§ **Dataset extract**
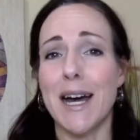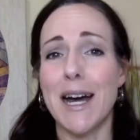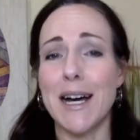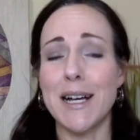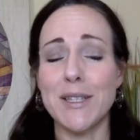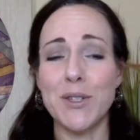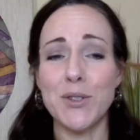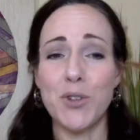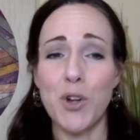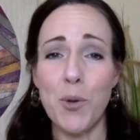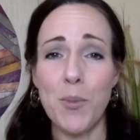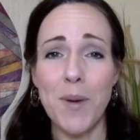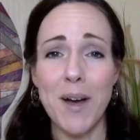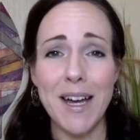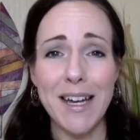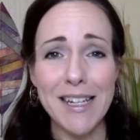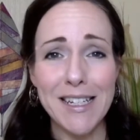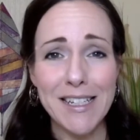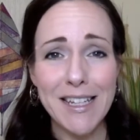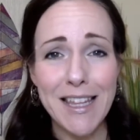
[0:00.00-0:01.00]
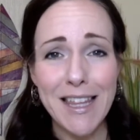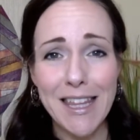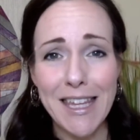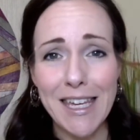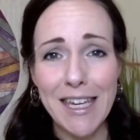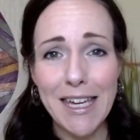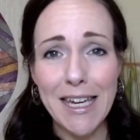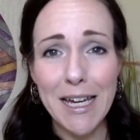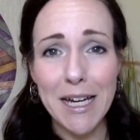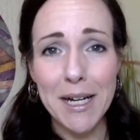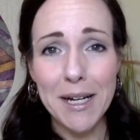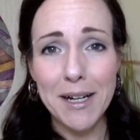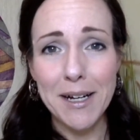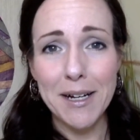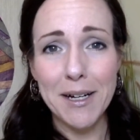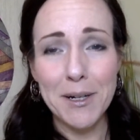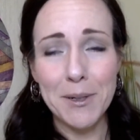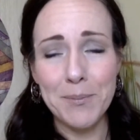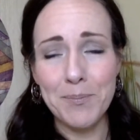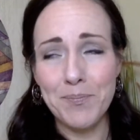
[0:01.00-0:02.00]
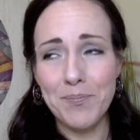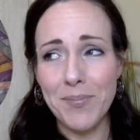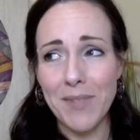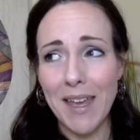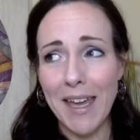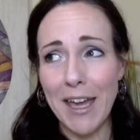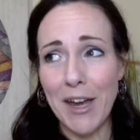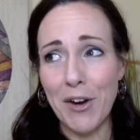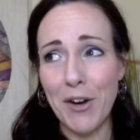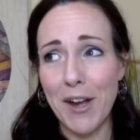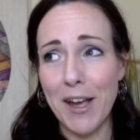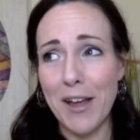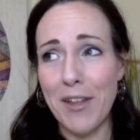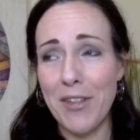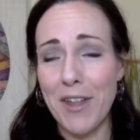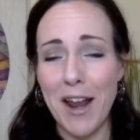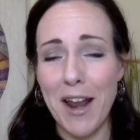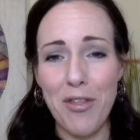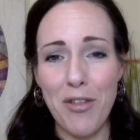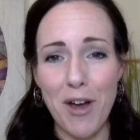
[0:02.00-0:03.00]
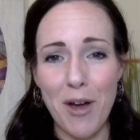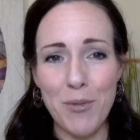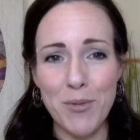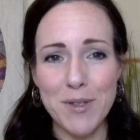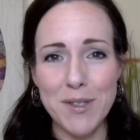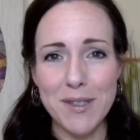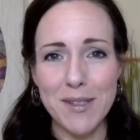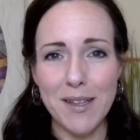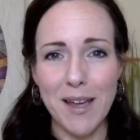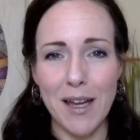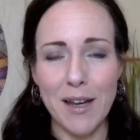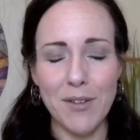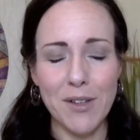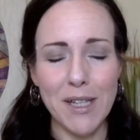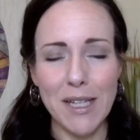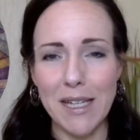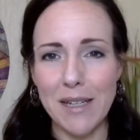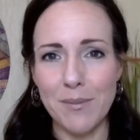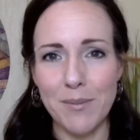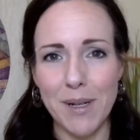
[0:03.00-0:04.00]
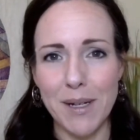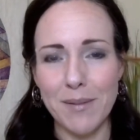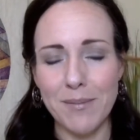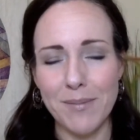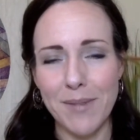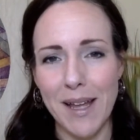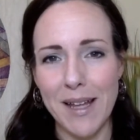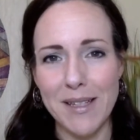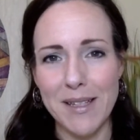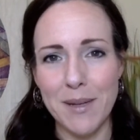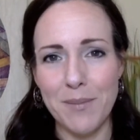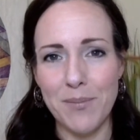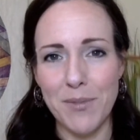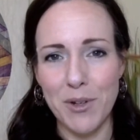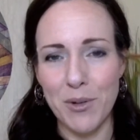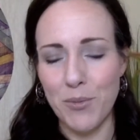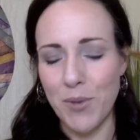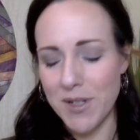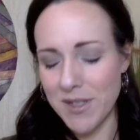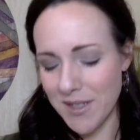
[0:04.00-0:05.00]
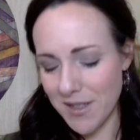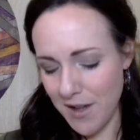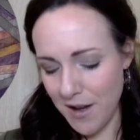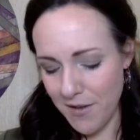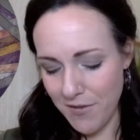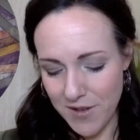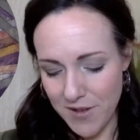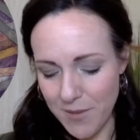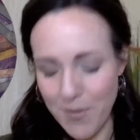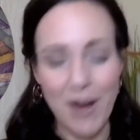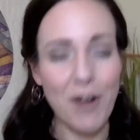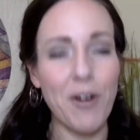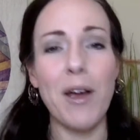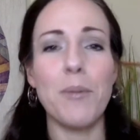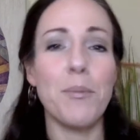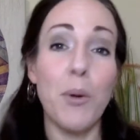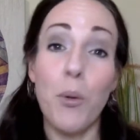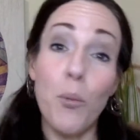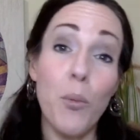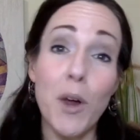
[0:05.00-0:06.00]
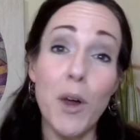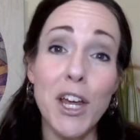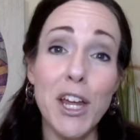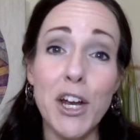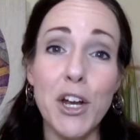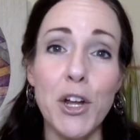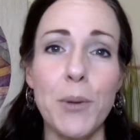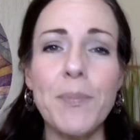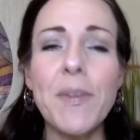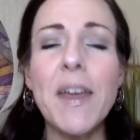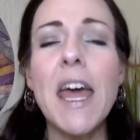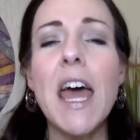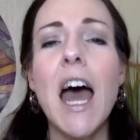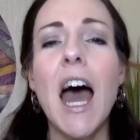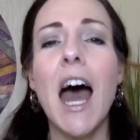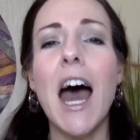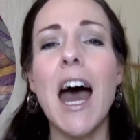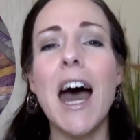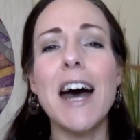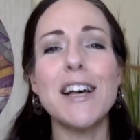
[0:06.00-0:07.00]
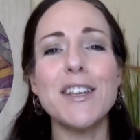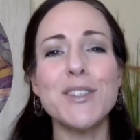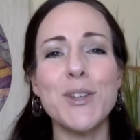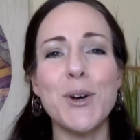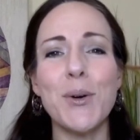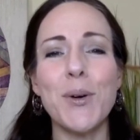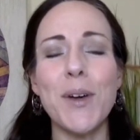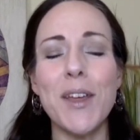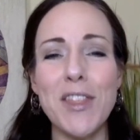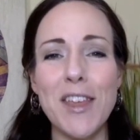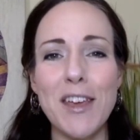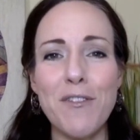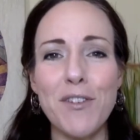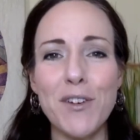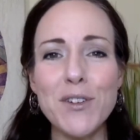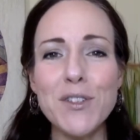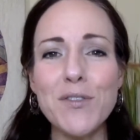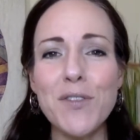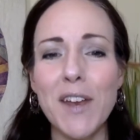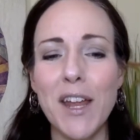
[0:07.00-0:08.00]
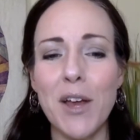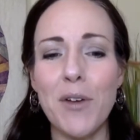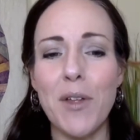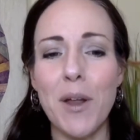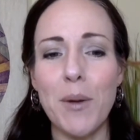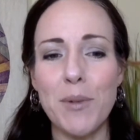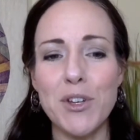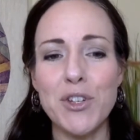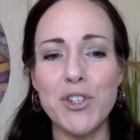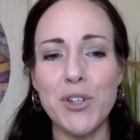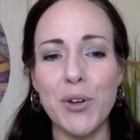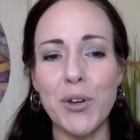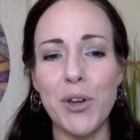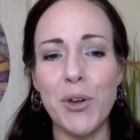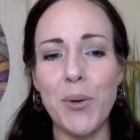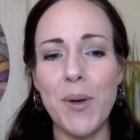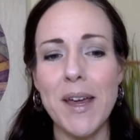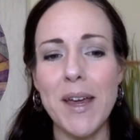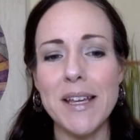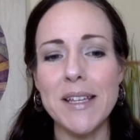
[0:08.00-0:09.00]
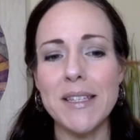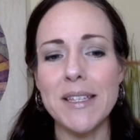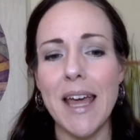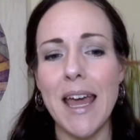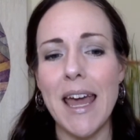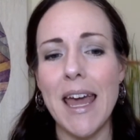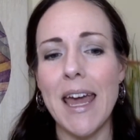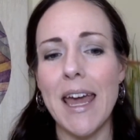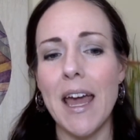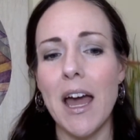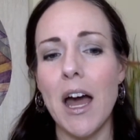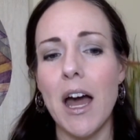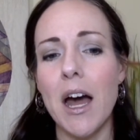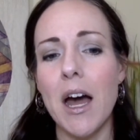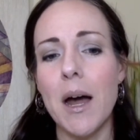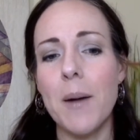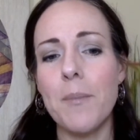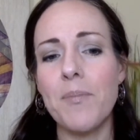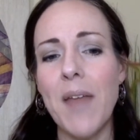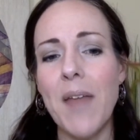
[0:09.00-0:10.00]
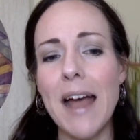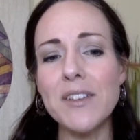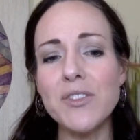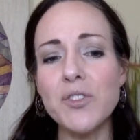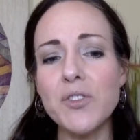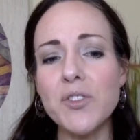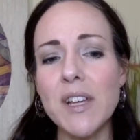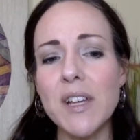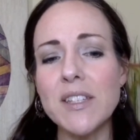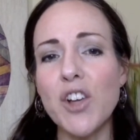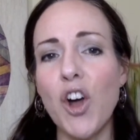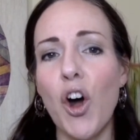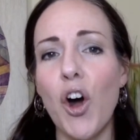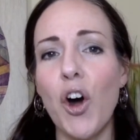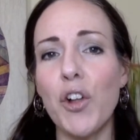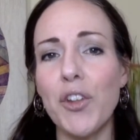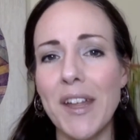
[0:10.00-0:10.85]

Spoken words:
so don't mind the area that I thought was kind of clean, but ends up there was stuff in the background. But what are you going to do? So the first video that I'm going to show you is a exercise called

§ **Action item**
Final task for the records above: print exactly the lines from the one that contains "[0:07.00-0:08.00]" through the last line, both ends included, pictures excluded.

§ **Completed exercise**
[0:07.00-0:08.00]
[0:08.00-0:09.00]
[0:09.00-0:10.00]
[0:10.00-0:10.85]

Spoken words:
so don't mind the area that I thought was kind of clean, but ends up there was stuff in the background. But what are you going to do? So the first video that I'm going to show you is a exercise called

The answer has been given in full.